[Data excerpts]
· · · ·
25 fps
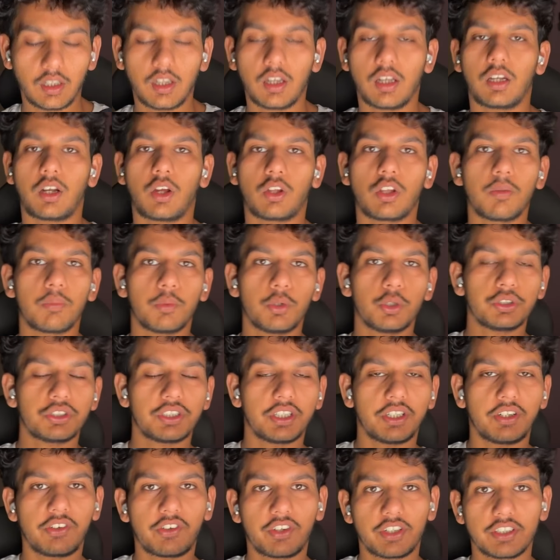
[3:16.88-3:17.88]
Now, the most
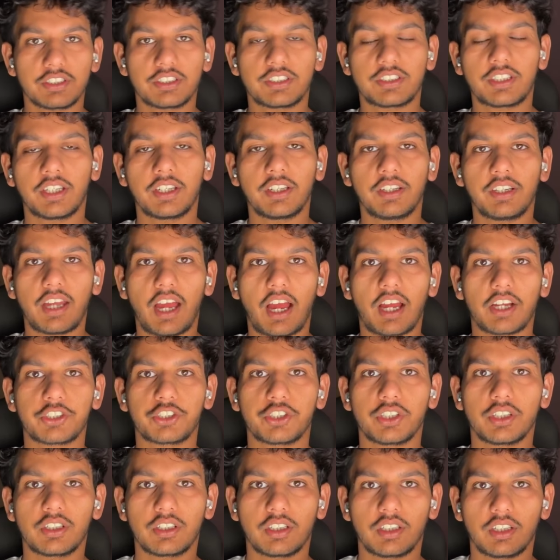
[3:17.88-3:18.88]
interesting
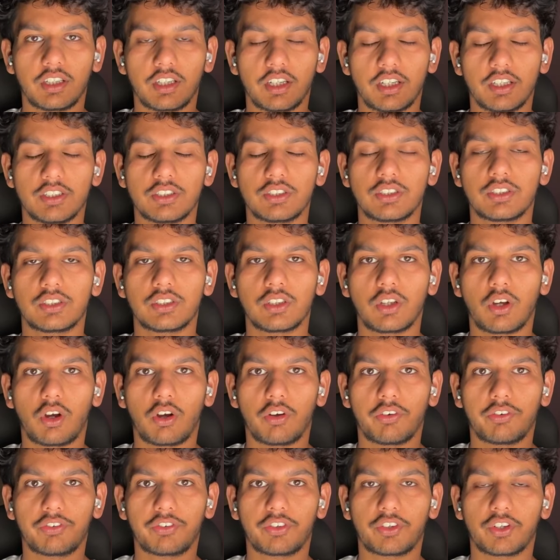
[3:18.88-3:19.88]
reaction is
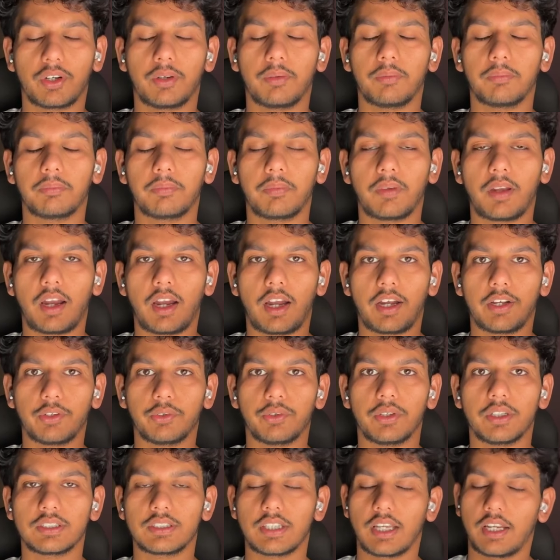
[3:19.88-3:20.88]
of Trump and
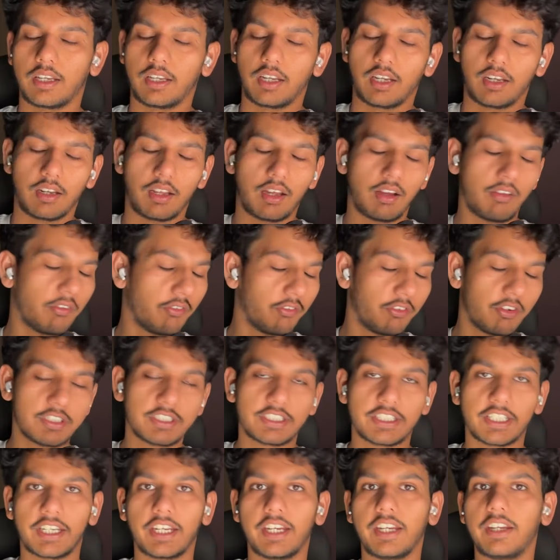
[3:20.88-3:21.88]
US. And
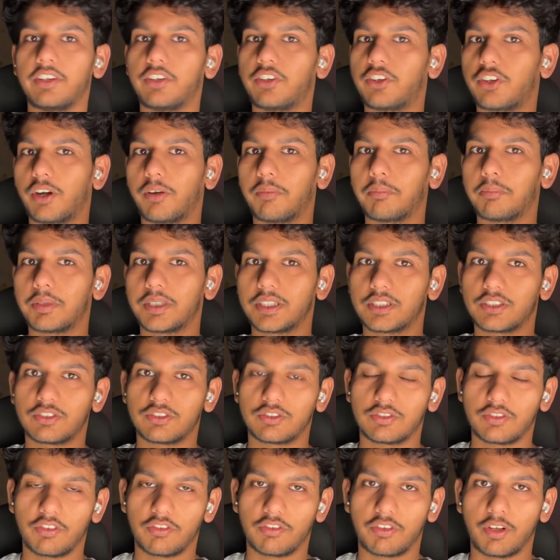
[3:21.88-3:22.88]
once again, Trump
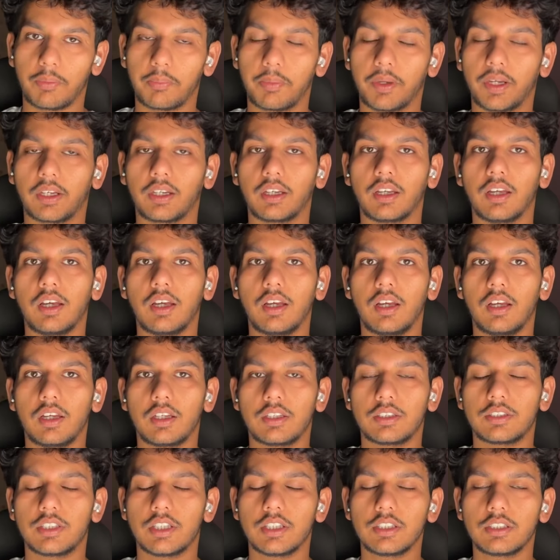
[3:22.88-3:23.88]
is flipping.
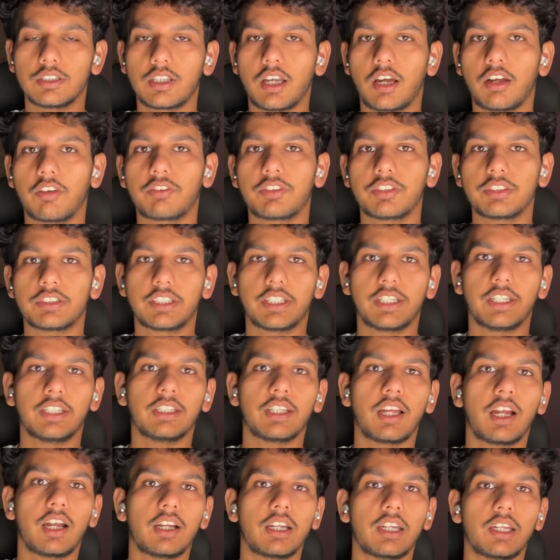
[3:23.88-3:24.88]
Just after saying
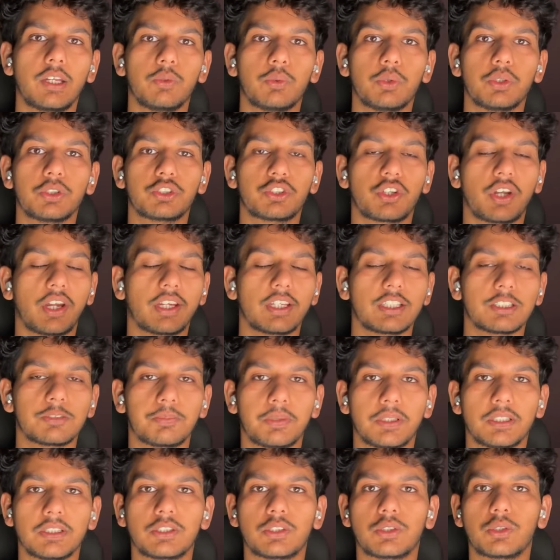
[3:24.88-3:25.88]
that he was trying his
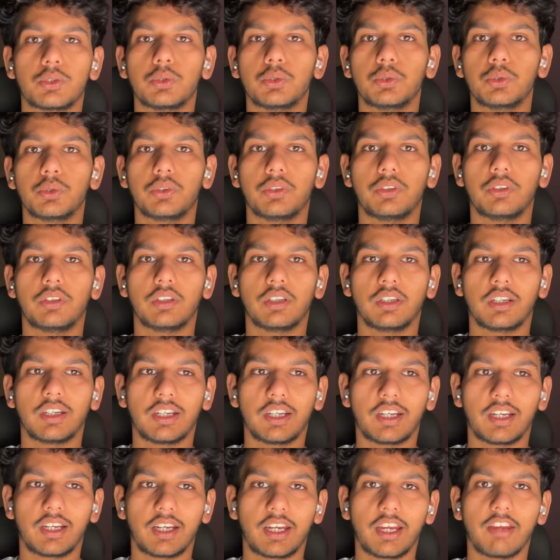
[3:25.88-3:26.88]
best to
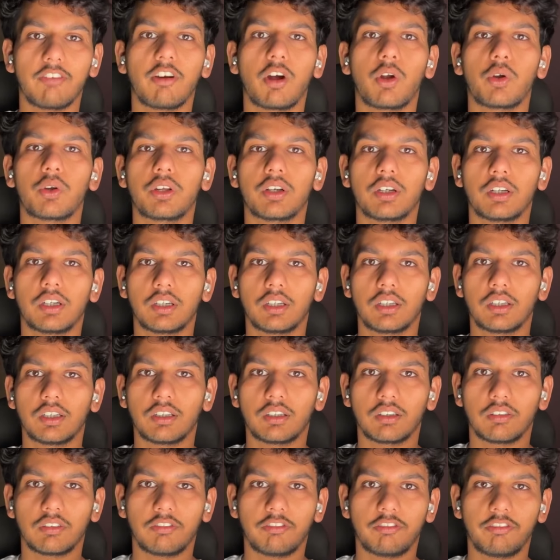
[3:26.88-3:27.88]
give out
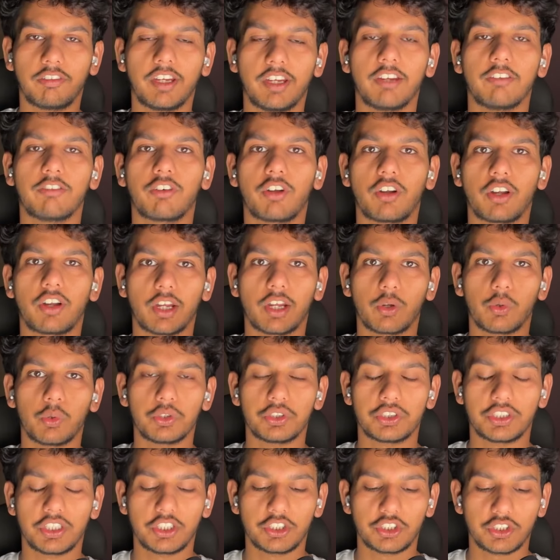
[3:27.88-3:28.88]
a way for
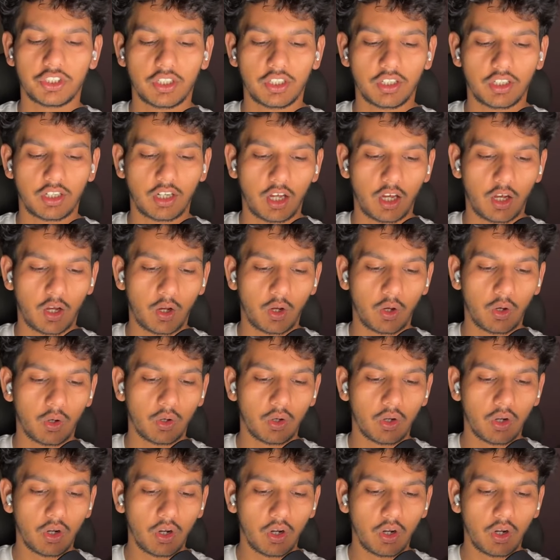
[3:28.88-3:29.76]
negotiation, now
· · · ·
## YOUR GOAL
Any picture in the data is to be skipped, while each line is returned exactly as written.

## RESPONSE AREA
25 fps
[3:16.88-3:17.88]
Now, the most
[3:17.88-3:18.88]
interesting
[3:18.88-3:19.88]
reaction is
[3:19.88-3:20.88]
of Trump and
[3:20.88-3:21.88]
US. And
[3:21.88-3:22.88]
once again, Trump
[3:22.88-3:23.88]
is flipping.
[3:23.88-3:24.88]
Just after saying
[3:24.88-3:25.88]
that he was trying his
[3:25.88-3:26.88]
best to
[3:26.88-3:27.88]
give out
[3:27.88-3:28.88]
a way for
[3:28.88-3:29.76]
negotiation, now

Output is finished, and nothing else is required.